[Stored items]
┏━━

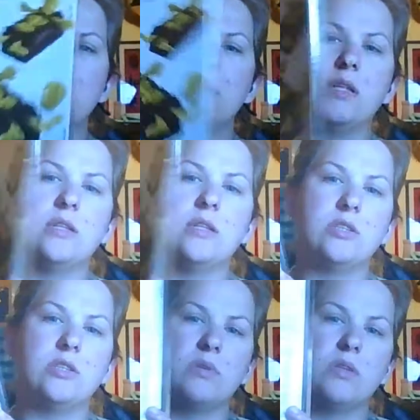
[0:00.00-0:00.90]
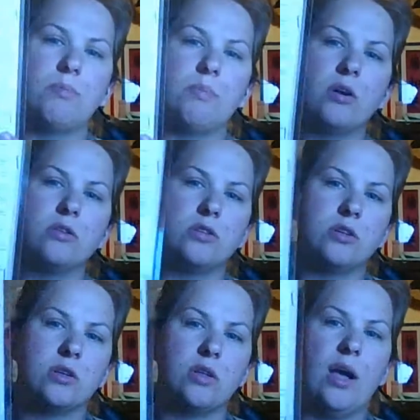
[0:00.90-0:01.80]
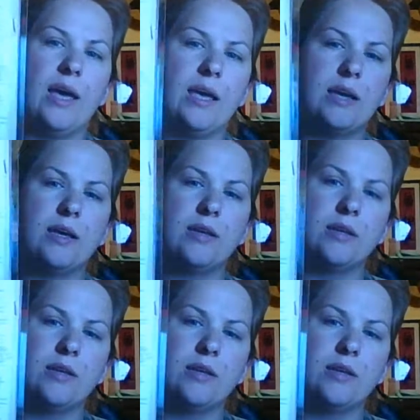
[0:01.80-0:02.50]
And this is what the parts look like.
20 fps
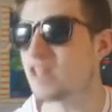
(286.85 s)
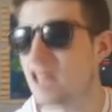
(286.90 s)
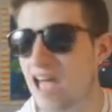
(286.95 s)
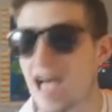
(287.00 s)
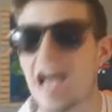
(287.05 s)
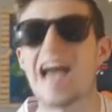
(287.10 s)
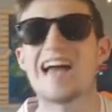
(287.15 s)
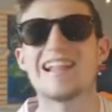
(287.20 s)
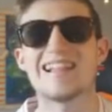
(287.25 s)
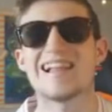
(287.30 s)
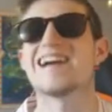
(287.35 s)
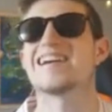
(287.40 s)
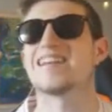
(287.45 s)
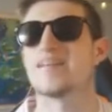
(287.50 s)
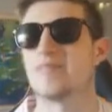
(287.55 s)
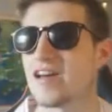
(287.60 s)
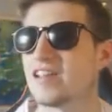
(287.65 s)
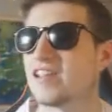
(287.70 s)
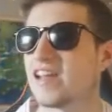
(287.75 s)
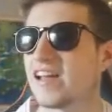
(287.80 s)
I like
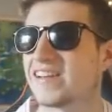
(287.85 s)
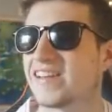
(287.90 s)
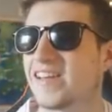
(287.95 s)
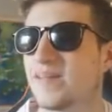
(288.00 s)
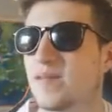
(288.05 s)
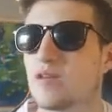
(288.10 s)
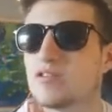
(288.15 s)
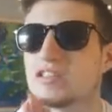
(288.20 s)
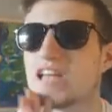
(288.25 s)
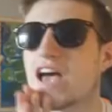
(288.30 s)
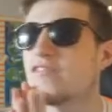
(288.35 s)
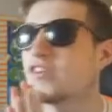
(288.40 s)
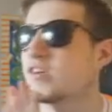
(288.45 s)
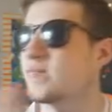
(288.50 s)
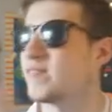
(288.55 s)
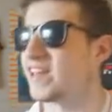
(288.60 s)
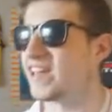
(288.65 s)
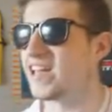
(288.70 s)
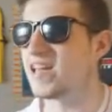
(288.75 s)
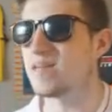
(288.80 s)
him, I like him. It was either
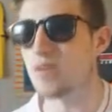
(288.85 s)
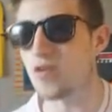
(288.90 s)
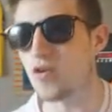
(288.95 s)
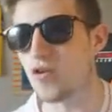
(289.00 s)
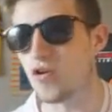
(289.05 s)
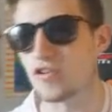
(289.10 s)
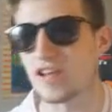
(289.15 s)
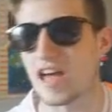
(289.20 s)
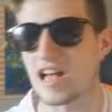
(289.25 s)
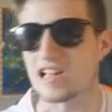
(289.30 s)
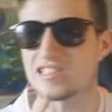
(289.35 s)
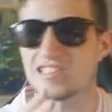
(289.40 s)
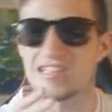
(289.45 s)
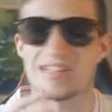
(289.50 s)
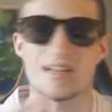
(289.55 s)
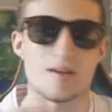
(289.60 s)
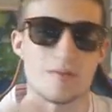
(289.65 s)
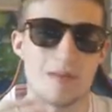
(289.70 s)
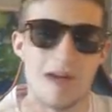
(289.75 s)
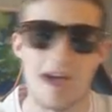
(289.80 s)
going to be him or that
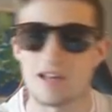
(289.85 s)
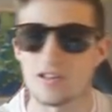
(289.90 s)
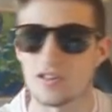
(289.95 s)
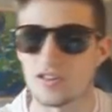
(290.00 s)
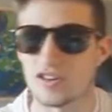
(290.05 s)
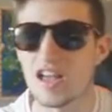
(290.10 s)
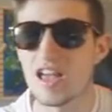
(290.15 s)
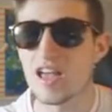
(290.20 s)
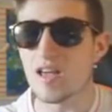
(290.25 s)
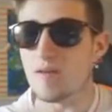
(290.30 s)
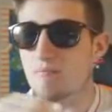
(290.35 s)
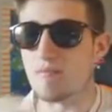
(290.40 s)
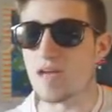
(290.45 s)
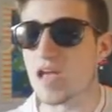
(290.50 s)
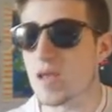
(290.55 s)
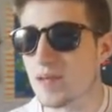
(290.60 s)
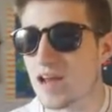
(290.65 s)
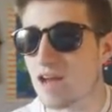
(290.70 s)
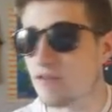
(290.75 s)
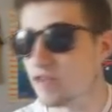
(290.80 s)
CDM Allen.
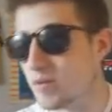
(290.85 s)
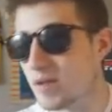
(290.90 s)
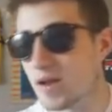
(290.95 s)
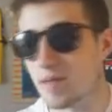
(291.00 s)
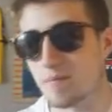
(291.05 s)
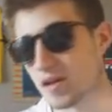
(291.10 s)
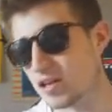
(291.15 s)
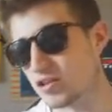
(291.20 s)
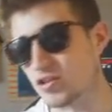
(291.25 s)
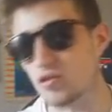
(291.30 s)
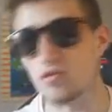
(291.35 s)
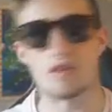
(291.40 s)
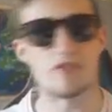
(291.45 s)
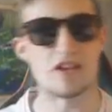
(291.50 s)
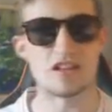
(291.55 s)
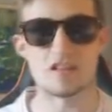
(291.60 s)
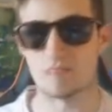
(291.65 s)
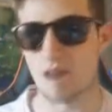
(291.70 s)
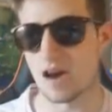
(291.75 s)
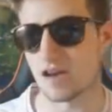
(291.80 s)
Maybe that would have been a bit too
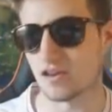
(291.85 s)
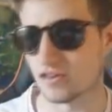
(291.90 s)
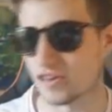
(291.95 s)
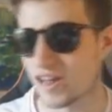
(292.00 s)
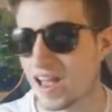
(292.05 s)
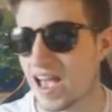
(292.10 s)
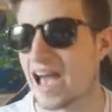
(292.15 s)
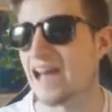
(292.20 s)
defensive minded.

┗━━

**What is expected**
All of the lines above must be printed again exactly, and no picture may appear in the copy.

**Solution to the problem**
[0:00.00-0:00.90]
[0:00.90-0:01.80]
[0:01.80-0:02.50]
And this is what the parts look like.
20 fps
(286.85 s)
(286.90 s)
(286.95 s)
(287.00 s)
(287.05 s)
(287.10 s)
(287.15 s)
(287.20 s)
(287.25 s)
(287.30 s)
(287.35 s)
(287.40 s)
(287.45 s)
(287.50 s)
(287.55 s)
(287.60 s)
(287.65 s)
(287.70 s)
(287.75 s)
(287.80 s)
I like
(287.85 s)
(287.90 s)
(287.95 s)
(288.00 s)
(288.05 s)
(288.10 s)
(288.15 s)
(288.20 s)
(288.25 s)
(288.30 s)
(288.35 s)
(288.40 s)
(288.45 s)
(288.50 s)
(288.55 s)
(288.60 s)
(288.65 s)
(288.70 s)
(288.75 s)
(288.80 s)
him, I like him. It was either
(288.85 s)
(288.90 s)
(288.95 s)
(289.00 s)
(289.05 s)
(289.10 s)
(289.15 s)
(289.20 s)
(289.25 s)
(289.30 s)
(289.35 s)
(289.40 s)
(289.45 s)
(289.50 s)
(289.55 s)
(289.60 s)
(289.65 s)
(289.70 s)
(289.75 s)
(289.80 s)
going to be him or that
(289.85 s)
(289.90 s)
(289.95 s)
(290.00 s)
(290.05 s)
(290.10 s)
(290.15 s)
(290.20 s)
(290.25 s)
(290.30 s)
(290.35 s)
(290.40 s)
(290.45 s)
(290.50 s)
(290.55 s)
(290.60 s)
(290.65 s)
(290.70 s)
(290.75 s)
(290.80 s)
CDM Allen.
(290.85 s)
(290.90 s)
(290.95 s)
(291.00 s)
(291.05 s)
(291.10 s)
(291.15 s)
(291.20 s)
(291.25 s)
(291.30 s)
(291.35 s)
(291.40 s)
(291.45 s)
(291.50 s)
(291.55 s)
(291.60 s)
(291.65 s)
(291.70 s)
(291.75 s)
(291.80 s)
Maybe that would have been a bit too
(291.85 s)
(291.90 s)
(291.95 s)
(292.00 s)
(292.05 s)
(292.10 s)
(292.15 s)
(292.20 s)
defensive minded.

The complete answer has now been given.